THE family of a three-month-old baby has reportedly been denied for having buried their child in the cemetery of the Evangelical Lutheran Church of Namibia (Elcin) in the village of Onanyama in the Ohangwena region.

This is said to be because the baby’s mother is a member of a rival church.

According to the baby’s uncle, Gideon Mwatila, the baby’s mother is a member of the Namibia Apostolic Faith Mission, which is located near Omuhongo Elcin Church.

The mission of the apostolic faith has served the village for the past 15 years, but does not have a cemetery.

They say the baby is the first member of this church to die.

Mwatila says the baby died on July 14 and was buried two days later.

He says that because the Apostolic Church does not have a cemetery, the family asked the Omuhongo Church in Elcin for help, but was not assisted.

“The deacon, Cathrine Nepando, said the baby could not be buried in Elcin cemetery because she was not a member of the church,” Mwatila said.

He says the family pleaded with Onanyama village chief Mika Shikongo, but to no avail.

“The chief said he would inquire,” Mwatila said.

He says the family was eventually helped by an elderly person from the village, who offered them land where the baby could be buried.

“He said if we didn’t have a place to bury the baby, we could bury him in his fence, because the grave of a former member of the Namibian People’s Liberation Army was also there. him, the baby would not have been buried. “

Pastor Petrus Timoteus of the Namibia Apostolic Faith Mission said on Wednesday he contacted the assistant to the senior traditional counselor, who allegedly told him Elcin’s church was justified in refusing to bury the baby .

“He told me that he only knew of three churches in Namibia: Elcin, the Roman Catholic Church and the Anglican Church,” Timoteus said.

Elcin’s executive secretary for the Eastern Dioceses, Rev.

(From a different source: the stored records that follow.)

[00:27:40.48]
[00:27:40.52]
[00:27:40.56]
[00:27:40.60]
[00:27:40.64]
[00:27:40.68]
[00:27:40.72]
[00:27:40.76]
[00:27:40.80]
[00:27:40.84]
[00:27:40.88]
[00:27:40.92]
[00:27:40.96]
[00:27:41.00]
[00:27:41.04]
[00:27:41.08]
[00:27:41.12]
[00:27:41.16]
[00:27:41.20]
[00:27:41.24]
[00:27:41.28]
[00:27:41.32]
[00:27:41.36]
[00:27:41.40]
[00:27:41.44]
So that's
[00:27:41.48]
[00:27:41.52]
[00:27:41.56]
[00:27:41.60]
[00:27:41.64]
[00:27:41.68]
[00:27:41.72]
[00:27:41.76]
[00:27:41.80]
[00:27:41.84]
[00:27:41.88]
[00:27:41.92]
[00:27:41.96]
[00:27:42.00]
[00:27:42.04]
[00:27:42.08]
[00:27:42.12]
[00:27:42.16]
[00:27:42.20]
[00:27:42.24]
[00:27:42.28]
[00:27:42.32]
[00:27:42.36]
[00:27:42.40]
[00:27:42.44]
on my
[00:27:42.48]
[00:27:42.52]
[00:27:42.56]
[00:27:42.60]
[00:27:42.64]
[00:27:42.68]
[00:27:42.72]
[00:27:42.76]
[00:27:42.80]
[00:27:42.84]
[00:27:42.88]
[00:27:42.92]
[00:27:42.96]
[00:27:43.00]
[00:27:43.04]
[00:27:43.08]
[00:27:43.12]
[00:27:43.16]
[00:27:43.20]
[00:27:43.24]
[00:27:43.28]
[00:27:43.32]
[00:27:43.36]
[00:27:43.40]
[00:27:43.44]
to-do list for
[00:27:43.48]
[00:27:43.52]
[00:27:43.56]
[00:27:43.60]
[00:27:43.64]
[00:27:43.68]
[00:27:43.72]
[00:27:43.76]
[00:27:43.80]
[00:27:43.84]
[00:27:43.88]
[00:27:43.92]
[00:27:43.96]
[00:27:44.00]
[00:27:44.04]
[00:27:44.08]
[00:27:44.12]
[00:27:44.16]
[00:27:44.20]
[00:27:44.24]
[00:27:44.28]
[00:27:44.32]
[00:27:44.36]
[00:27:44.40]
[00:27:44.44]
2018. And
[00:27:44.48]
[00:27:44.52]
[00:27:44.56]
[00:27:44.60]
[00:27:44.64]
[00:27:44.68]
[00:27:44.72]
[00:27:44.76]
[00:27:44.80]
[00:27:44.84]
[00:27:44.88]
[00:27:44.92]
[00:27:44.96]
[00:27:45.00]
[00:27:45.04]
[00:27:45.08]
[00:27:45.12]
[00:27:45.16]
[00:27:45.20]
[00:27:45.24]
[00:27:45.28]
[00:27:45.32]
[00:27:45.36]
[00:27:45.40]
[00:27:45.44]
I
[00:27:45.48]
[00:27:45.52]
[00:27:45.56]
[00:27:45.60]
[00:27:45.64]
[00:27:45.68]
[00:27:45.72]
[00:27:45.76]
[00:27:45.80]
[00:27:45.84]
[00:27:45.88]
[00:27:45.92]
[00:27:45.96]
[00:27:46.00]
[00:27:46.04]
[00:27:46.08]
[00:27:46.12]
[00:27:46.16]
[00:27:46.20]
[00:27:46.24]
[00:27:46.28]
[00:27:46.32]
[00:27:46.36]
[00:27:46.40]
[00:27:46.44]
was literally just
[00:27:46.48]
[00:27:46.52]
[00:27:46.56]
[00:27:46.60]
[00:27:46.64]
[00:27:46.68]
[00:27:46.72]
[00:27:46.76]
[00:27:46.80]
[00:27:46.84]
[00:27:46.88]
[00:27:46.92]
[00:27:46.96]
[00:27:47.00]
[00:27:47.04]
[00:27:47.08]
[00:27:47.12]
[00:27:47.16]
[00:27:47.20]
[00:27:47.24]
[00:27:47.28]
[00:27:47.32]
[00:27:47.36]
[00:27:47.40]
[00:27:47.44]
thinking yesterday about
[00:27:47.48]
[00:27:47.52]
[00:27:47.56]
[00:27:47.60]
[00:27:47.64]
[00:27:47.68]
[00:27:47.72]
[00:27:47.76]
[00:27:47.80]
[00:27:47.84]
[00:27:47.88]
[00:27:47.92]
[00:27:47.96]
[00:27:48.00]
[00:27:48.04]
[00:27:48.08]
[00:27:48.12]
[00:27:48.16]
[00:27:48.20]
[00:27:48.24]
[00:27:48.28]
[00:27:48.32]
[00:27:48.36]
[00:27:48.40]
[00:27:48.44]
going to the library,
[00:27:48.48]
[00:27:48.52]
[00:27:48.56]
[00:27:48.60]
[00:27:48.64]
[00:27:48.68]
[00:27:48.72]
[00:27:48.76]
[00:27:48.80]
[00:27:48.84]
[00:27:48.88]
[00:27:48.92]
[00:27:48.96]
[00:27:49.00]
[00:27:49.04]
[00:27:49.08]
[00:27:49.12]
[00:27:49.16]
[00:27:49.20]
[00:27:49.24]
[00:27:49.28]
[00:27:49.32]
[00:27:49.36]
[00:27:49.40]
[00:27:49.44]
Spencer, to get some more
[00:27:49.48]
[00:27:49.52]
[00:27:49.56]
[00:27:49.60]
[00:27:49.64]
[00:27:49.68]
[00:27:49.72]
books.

Aron Kaanana, said this week he was not aware of the matter.

Contacted for comment, Elcin general secretary Alpo Enkono said: “Won’t they have demons if they come and bury their baby at Elcin cemetery? They say we are possessed by demons.

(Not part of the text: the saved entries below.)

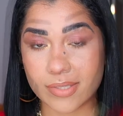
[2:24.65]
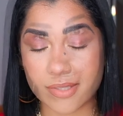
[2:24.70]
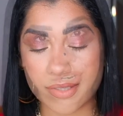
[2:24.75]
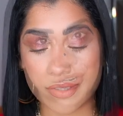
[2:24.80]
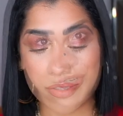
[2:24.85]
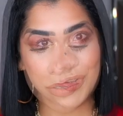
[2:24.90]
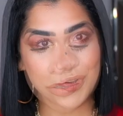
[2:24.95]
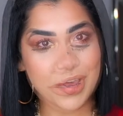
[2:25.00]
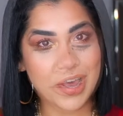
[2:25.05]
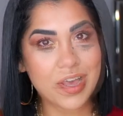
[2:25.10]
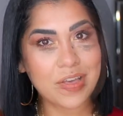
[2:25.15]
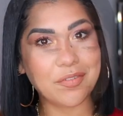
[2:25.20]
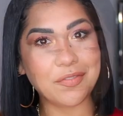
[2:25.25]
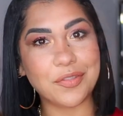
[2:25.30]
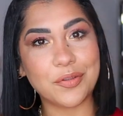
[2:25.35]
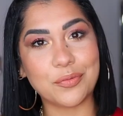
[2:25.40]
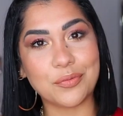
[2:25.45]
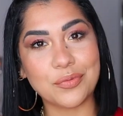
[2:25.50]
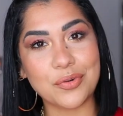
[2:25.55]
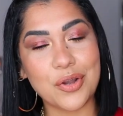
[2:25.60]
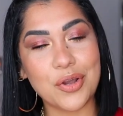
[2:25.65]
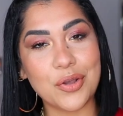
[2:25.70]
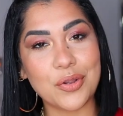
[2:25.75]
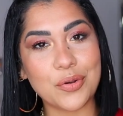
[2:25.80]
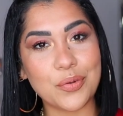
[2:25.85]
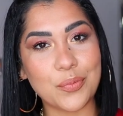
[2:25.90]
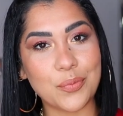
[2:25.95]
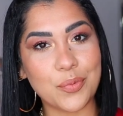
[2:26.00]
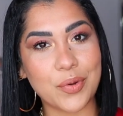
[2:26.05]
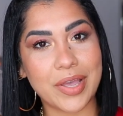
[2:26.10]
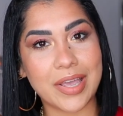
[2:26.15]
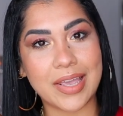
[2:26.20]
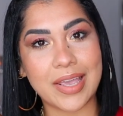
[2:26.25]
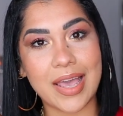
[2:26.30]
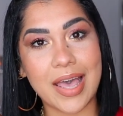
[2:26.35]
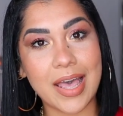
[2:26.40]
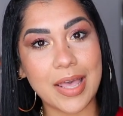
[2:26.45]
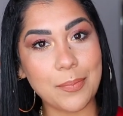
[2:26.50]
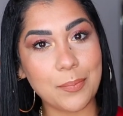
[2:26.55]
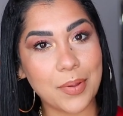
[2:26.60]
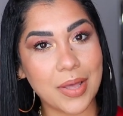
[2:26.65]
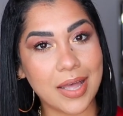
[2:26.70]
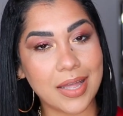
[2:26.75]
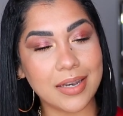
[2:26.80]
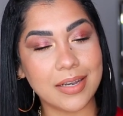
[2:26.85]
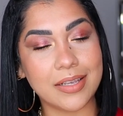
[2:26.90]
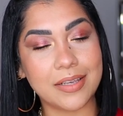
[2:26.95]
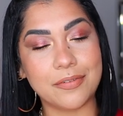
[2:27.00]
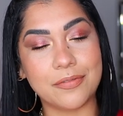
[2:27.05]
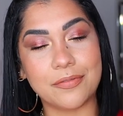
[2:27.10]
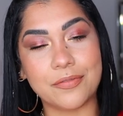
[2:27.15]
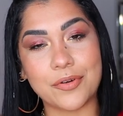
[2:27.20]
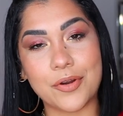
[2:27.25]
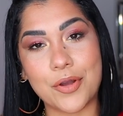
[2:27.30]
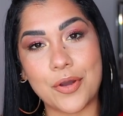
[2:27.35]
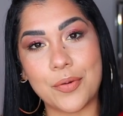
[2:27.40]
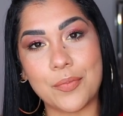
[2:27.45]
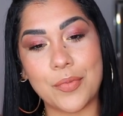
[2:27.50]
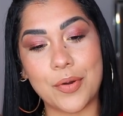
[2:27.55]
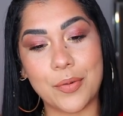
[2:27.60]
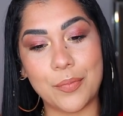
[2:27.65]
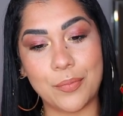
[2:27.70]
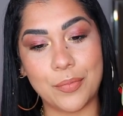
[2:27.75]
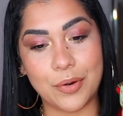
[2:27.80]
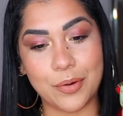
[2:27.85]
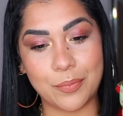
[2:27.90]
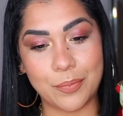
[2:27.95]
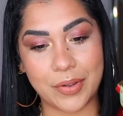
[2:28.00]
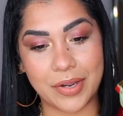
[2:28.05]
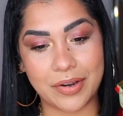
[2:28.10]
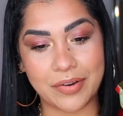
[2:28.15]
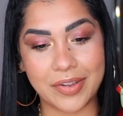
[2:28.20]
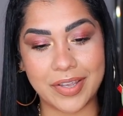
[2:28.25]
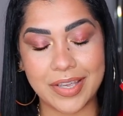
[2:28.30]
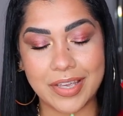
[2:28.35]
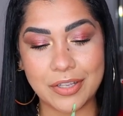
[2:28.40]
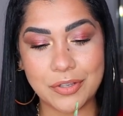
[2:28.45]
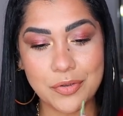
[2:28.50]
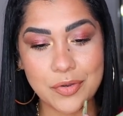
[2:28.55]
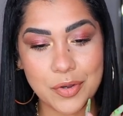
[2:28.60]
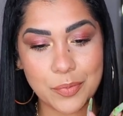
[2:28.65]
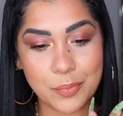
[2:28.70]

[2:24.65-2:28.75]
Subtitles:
Here you have the Runway eye palette from Burberry. Can you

Shikongo said he would only comment on the matter after he consulted the church, while Nepando said earlier this week that the family of the deceased had never approached the church.

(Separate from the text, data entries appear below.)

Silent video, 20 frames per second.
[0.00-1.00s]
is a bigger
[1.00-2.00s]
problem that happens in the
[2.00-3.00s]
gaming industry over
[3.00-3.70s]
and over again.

“They are not telling the truth. I have not seen them and I have not spoken to them,” she said.

The Bishop of the Eastern Diocese of Elcin, Shekutamba Nambala, was unavailable for comment yesterday, however, his Western Diocese counterpart, Veikko Munyika, said the baby’s remains should have been allowed to be buried at the cemetery.

He said the church does not discriminate against anyone on the basis of their religious beliefs.